When you reproduce the entries below, keep each one exact and drop any pictures.
-----
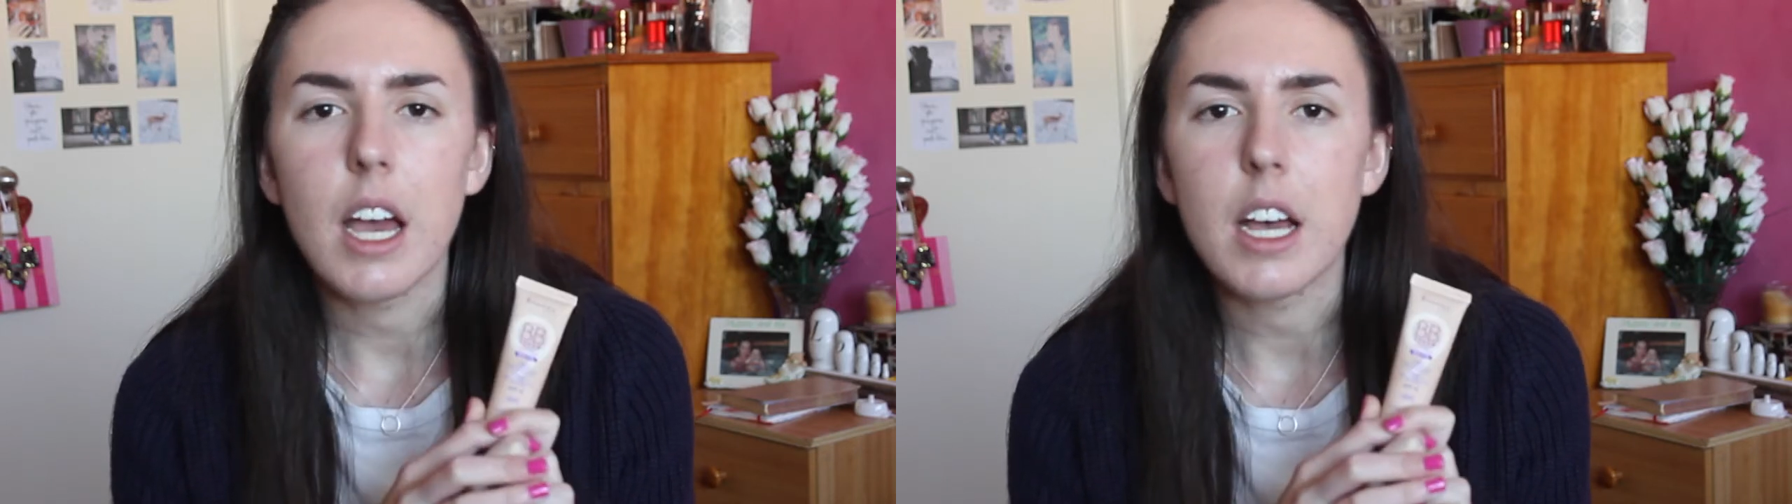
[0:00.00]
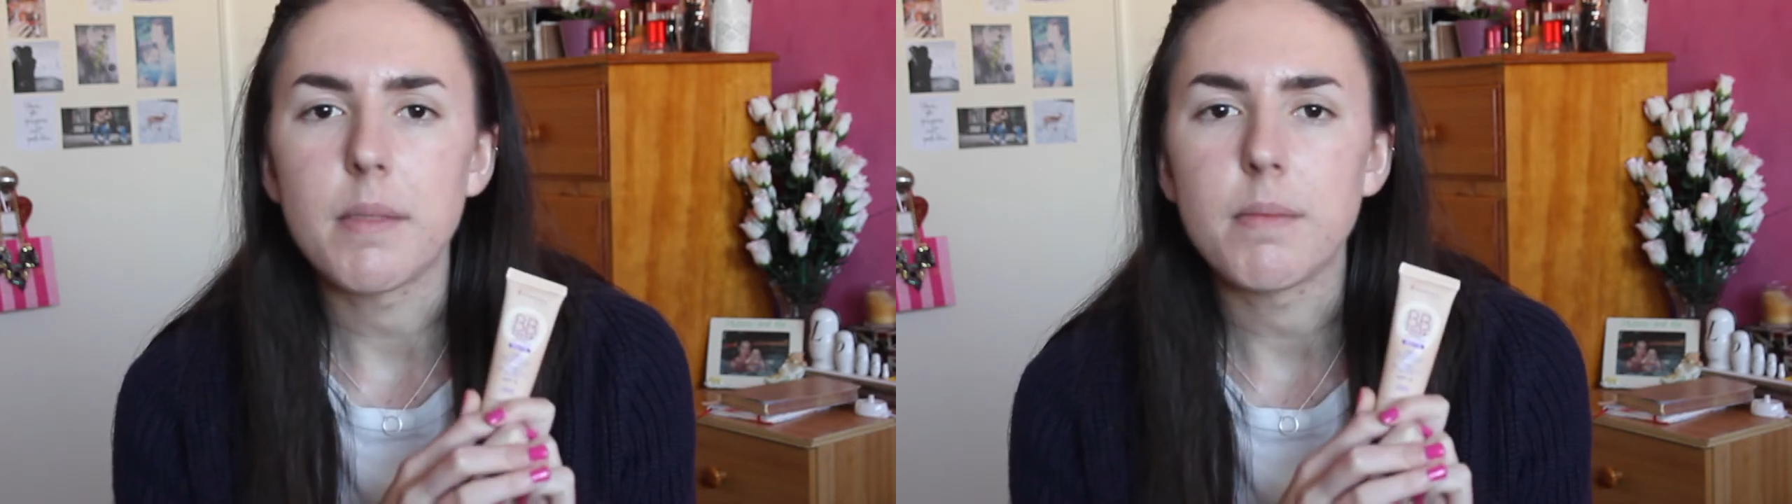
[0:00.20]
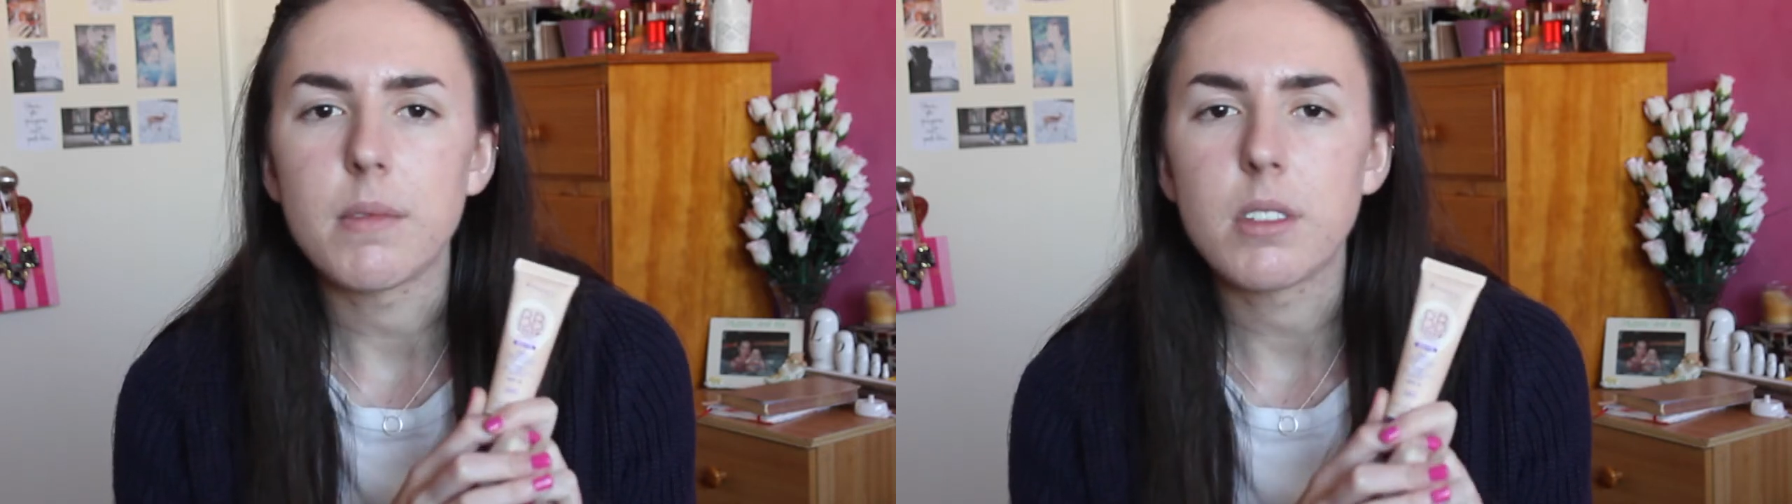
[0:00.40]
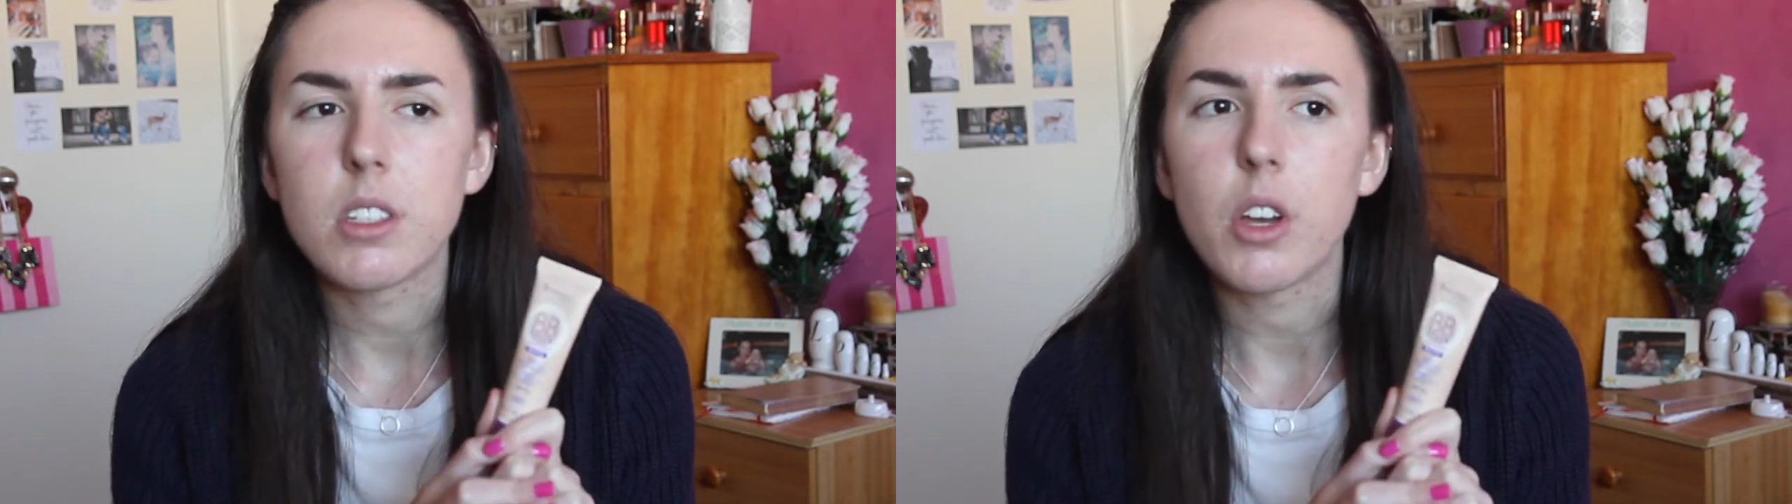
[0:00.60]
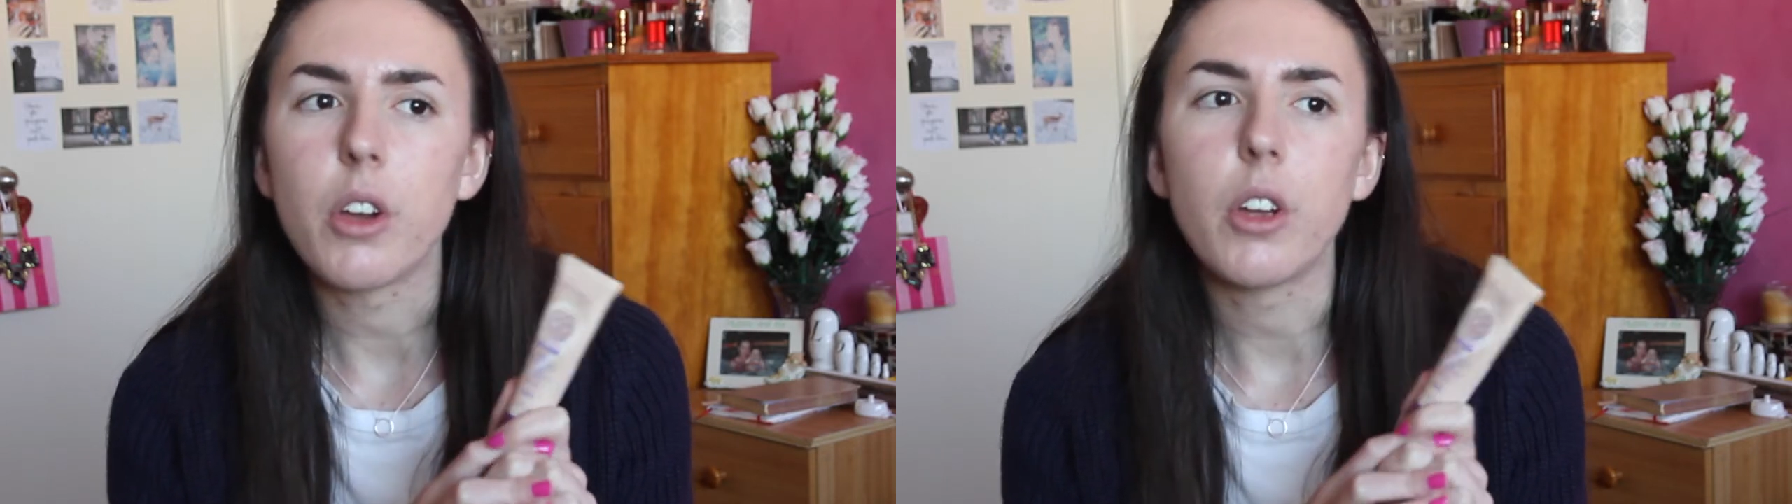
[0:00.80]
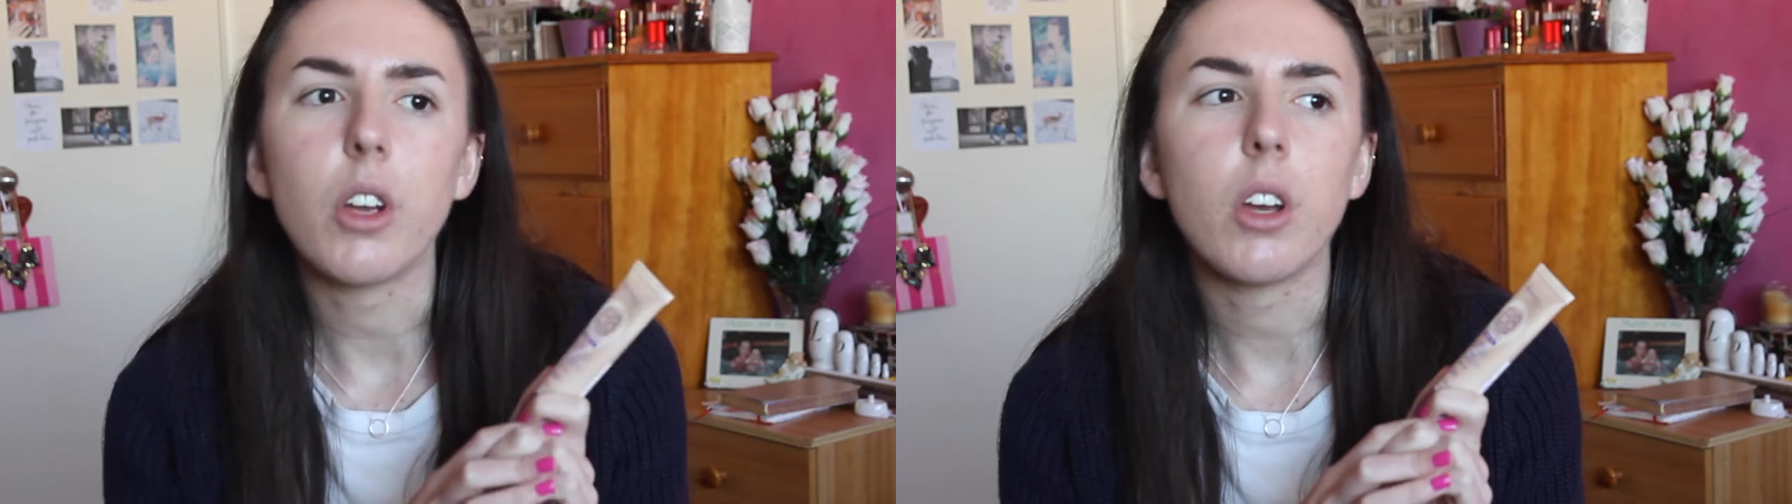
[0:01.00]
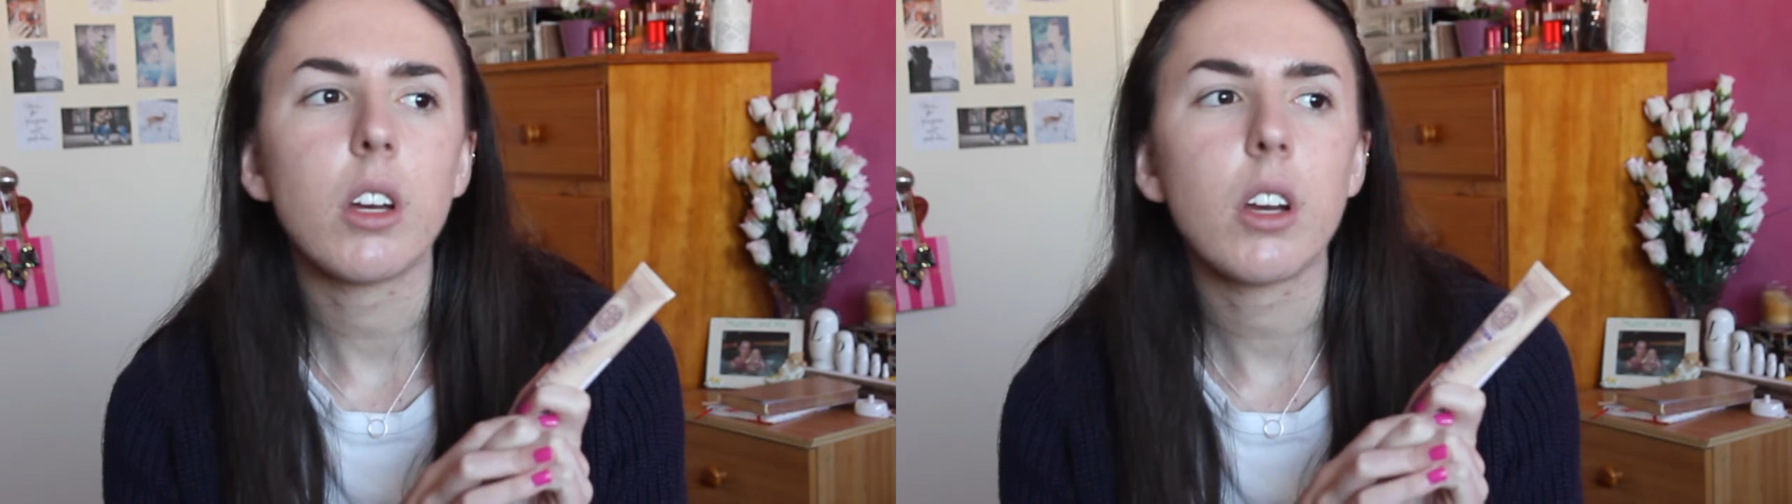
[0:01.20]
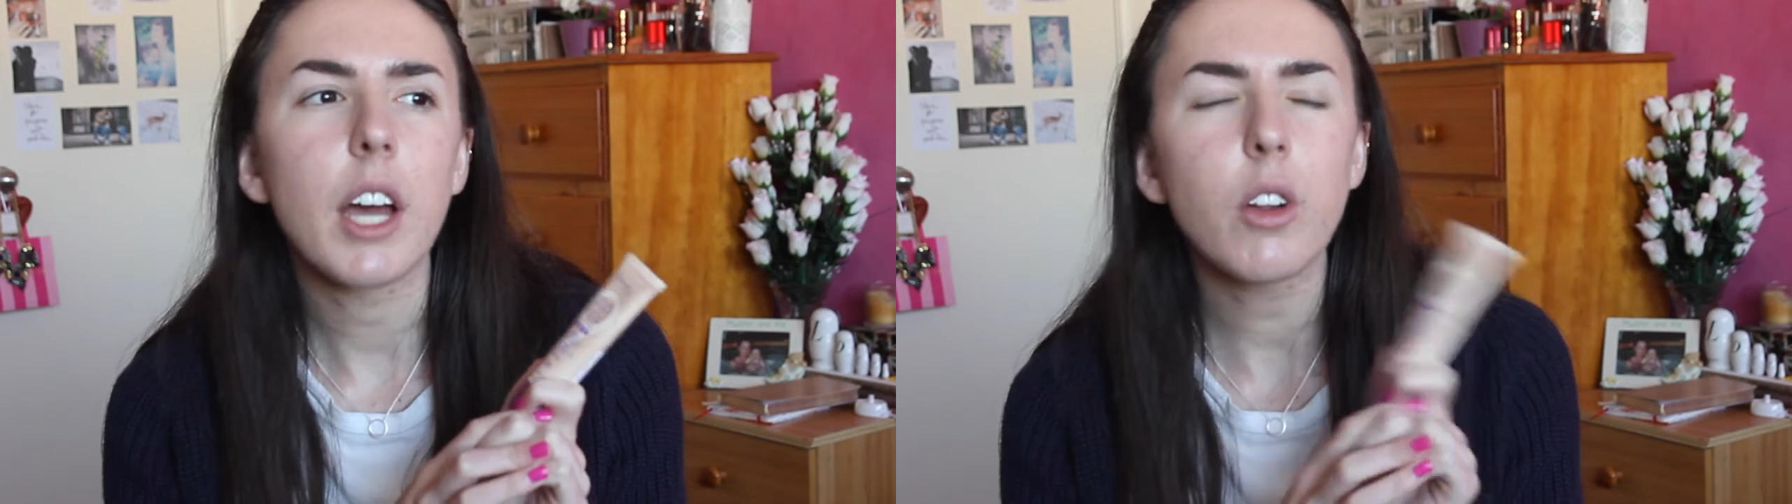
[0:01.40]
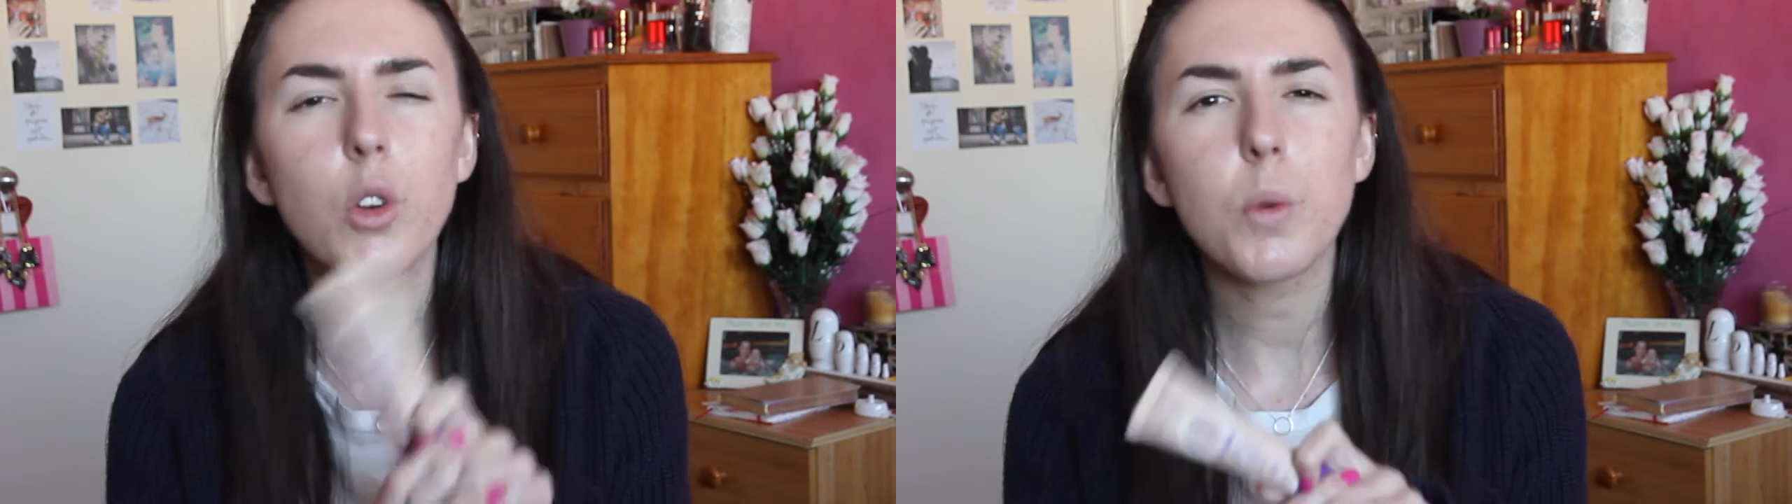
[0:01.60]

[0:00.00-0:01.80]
um, so I don't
-----
**SOLVED PROBLEM:**
[0:00.00]
[0:00.20]
[0:00.40]
[0:00.60]
[0:00.80]
[0:01.00]
[0:01.20]
[0:01.40]
[0:01.60]

[0:00.00-0:01.80]
um, so I don't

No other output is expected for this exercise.